Task details >> The full listing, start to finish: write it out again exactly.

+---+

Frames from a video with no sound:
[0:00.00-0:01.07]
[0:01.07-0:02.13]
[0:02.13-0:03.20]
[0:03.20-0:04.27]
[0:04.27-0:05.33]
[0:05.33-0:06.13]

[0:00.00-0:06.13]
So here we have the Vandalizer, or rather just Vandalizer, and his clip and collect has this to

+---+

Solution for this task >>
Frames from a video with no sound:
[0:00.00-0:01.07]
[0:01.07-0:02.13]
[0:02.13-0:03.20]
[0:03.20-0:04.27]
[0:04.27-0:05.33]
[0:05.33-0:06.13]

[0:00.00-0:06.13]
So here we have the Vandalizer, or rather just Vandalizer, and his clip and collect has this to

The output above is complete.